Chegamos ao coração de Altaïr Despres aqui. De fato, a partir desta celebração que
abre o romance e é a sua matriz, a romancista começa a descrever uma série de
retratos de mulheres cujos percursos de vida e, sobretudo, os relacionamentos, nos
permitem compor gradualmente um verdadeiro quebra-cabeça sociológico de
Zanzibar. É assim que Helle, a estudante, que se tornou muito rapidamente a
namorada de Dolce, ignora que por trás do sorriso do seu "amante" se esconde uma
família e dois filhos para sustentar.
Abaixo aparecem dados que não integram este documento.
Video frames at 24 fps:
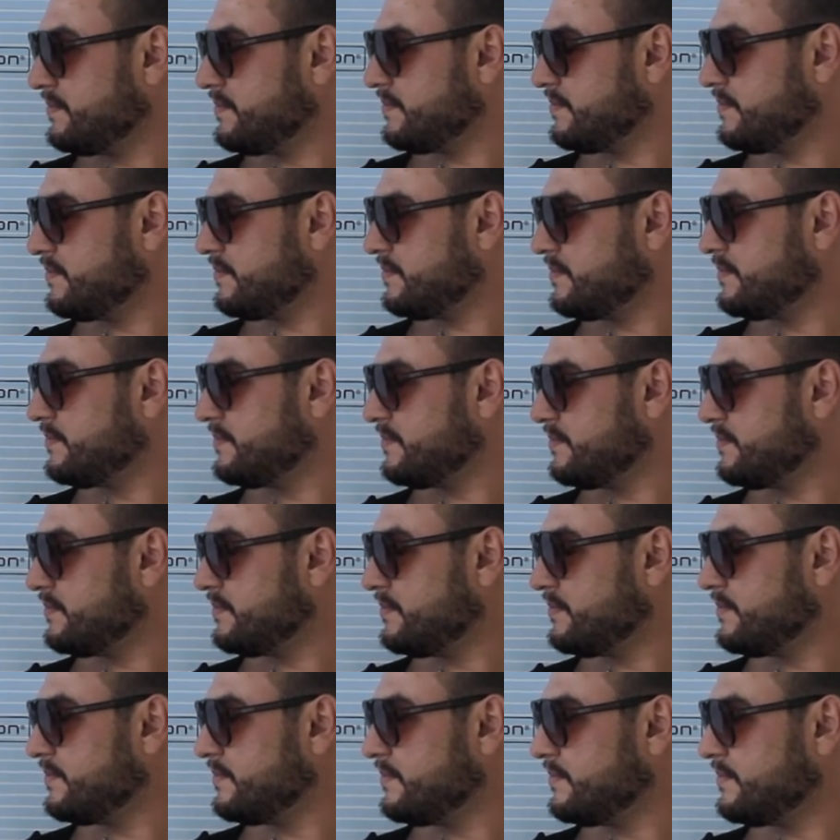
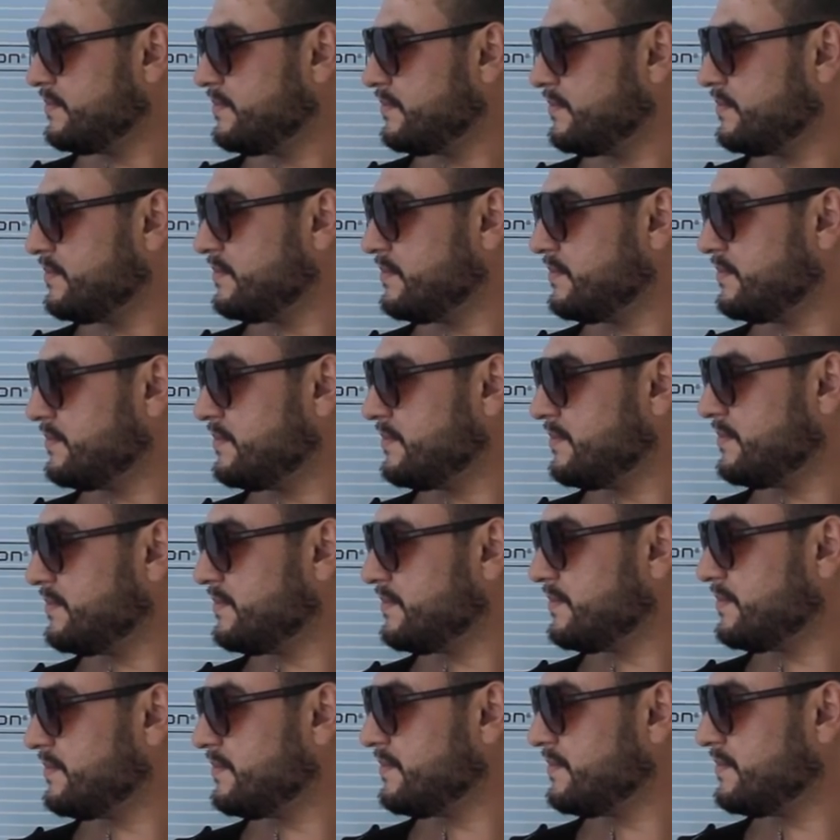
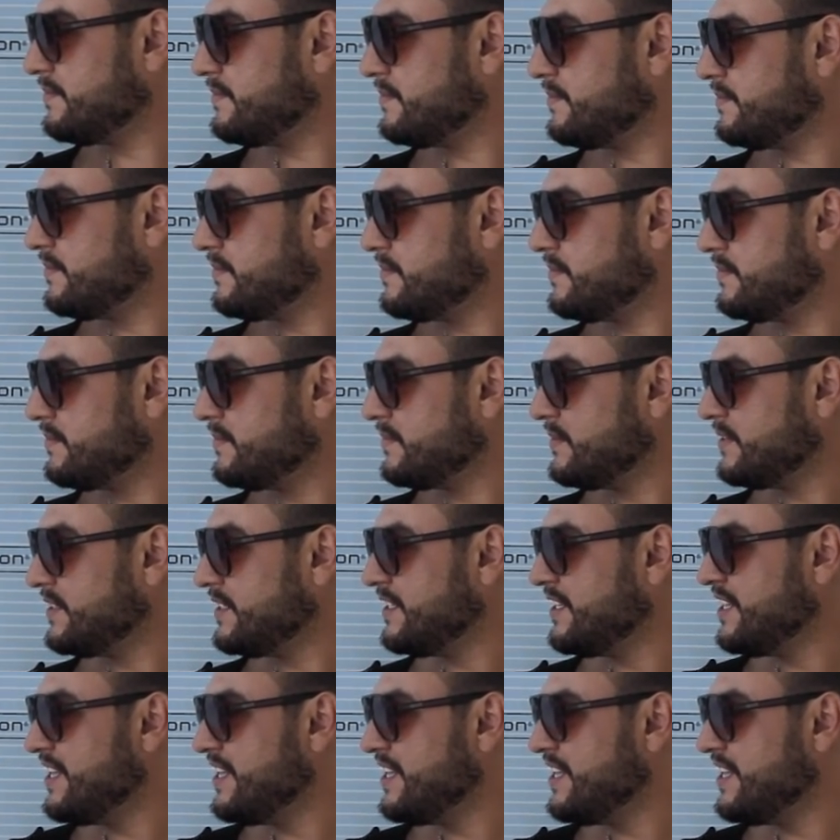(silent)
Animadora cultural na França, Mathilde viveu por
um ano no arquipélago após sua reunião decisiva com o belo Khamisi... que, no
entanto, é incapaz de ganhar a vida de forma legal.

Todos perdedores
Ainda encontramos Ethel, Dina, Vanilla, Doria, Inès, Juliette, tantas mulheres que se
apaixonaram de uma maneira ou de outra pela ilha de Zanzibar, inevitavelmente por
causa do charme de seus meninos de praia. Elas acabaram ficando por lá por uma
semana ou por toda a vida, mas devem resolver fazer, uma vez ou outra, o balanço de
sua situação. E como no dia seguinte a uma festa, quando a embriaguez noturna
desaparece para dar lugar à ressaca, o real aparece bem às claras, sujo e
desencantado, tal qual o verso de um belo cartão postal.
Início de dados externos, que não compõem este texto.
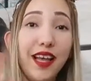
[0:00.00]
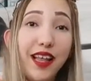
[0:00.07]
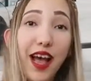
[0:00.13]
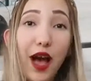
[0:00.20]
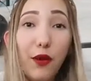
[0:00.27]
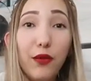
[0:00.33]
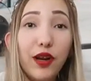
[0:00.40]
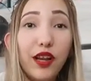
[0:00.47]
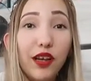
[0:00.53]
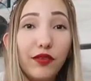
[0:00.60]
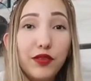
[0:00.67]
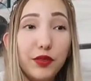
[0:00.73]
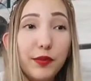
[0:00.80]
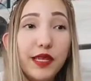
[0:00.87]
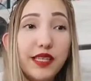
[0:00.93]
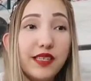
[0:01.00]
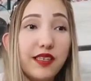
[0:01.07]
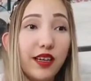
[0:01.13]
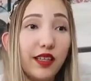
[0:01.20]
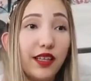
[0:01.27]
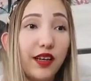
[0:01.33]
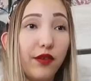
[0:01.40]
I would love to be
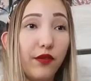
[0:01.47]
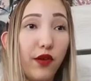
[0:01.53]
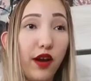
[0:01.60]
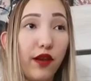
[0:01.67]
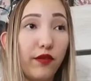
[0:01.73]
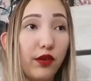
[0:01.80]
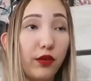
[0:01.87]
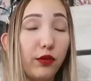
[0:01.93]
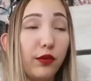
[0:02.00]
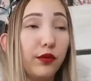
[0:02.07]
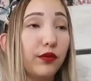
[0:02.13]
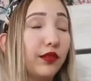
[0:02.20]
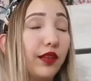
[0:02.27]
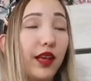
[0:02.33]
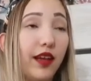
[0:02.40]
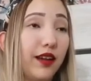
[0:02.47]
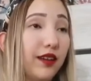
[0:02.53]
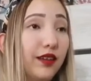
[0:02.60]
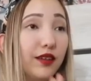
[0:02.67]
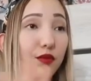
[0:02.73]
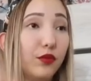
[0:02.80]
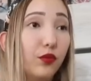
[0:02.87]
stuck there forever, like
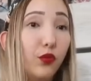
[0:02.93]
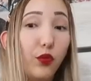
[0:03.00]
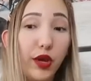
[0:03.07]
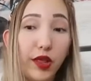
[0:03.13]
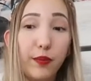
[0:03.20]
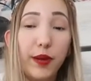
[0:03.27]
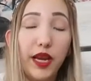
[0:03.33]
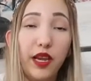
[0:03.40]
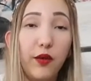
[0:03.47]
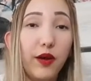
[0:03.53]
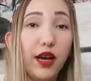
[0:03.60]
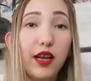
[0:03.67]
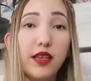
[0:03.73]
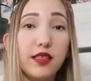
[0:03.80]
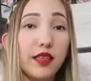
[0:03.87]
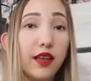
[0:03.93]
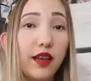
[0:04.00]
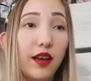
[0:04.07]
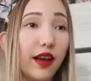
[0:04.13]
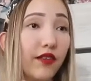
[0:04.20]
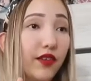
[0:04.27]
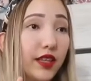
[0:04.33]
with Pennywise and
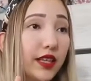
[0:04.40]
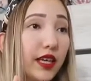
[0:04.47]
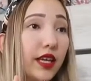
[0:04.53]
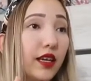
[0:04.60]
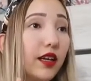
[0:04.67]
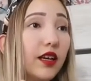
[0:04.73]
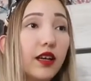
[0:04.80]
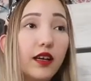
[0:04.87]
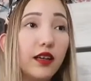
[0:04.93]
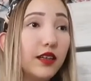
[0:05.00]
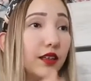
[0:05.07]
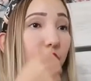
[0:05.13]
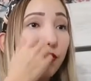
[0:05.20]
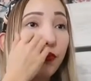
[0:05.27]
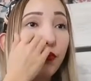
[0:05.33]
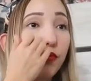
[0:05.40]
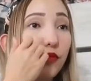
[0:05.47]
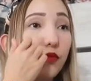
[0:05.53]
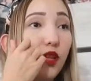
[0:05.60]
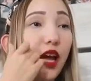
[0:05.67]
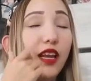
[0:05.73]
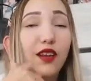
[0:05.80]
everything.
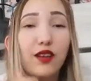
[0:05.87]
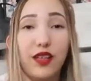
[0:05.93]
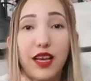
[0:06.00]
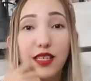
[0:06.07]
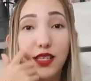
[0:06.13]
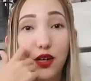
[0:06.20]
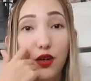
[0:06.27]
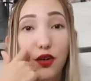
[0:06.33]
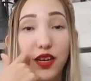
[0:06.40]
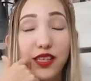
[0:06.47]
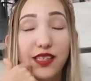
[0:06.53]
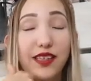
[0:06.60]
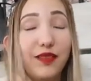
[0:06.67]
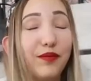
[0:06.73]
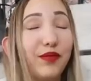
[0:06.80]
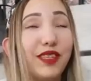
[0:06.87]
I know I sound crazy.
“Helle se deu conta que que o pequeno esconderijo isolado do mundo, o santuário de
proteção do dia anterior, era de fato essa grande extensão contestada entre a praia e
as primeiras casas da vila. A área estava pontilhada aqui e ali com palmeiras, mas
também com sacos plásticos, garrafas vazias e redes de pesca rasgadas, carregadas
pela maré e pelo vento.”

Ao multiplicar os protagonistas, Altaïr Despres consegue dar complexidade e sutileza


ao que denuncia: a inanidade do turismo de massa com base em um desequilíbrio
econômico entre seus atores e que nunca beneficia a população dos países do Sul.
Em contraste com todo o sentimentalismo, o dinheiro aqui forma o pano de fundo de
todos os relacionamentos que se resumem, no final das contas, a transações
comerciais. Por um lado, vemos mulheres, cientes de sua liberdade e empoderadas
pelas suas capacidades financeiras. Por outro lado, jovens cidadãos de um país
pobre, reduzidos a sobreviver com refeições ou dinheiro magro de bolso obtido graças
às suas capacidades sexuais.

Antes de encarnar os personagens, Zanzibar era o "campo" da antropologia de Altaïr


Despres. Tendo se tornado uma romancista, a autora sabe do que está falando. Sua
escolha de uma linguagem nua e crua, assim como um narrador onisciente, deixa
transparecer uma ironia estridente a serviço do seu projeto. Helle retorna amarga a
Oslo pouco tempo depois, com a memória secreta no fundo do seu coração de seus
quinze dias de erro. Antes de sua partida, Dolce e seus camaradas "Beach Boys"
partem para conquistar novas presas para serem seduzidas. No magnífico arquipélago
tropical de Zanzibar, tanto aqueles que estão passando quanto aqueles que
permanecem são todos perdedores. "Post Coitum, animal triste.”

Zanzibar, de Altaïr Despres, Julliard Editions, 240 páginas, 20 euros.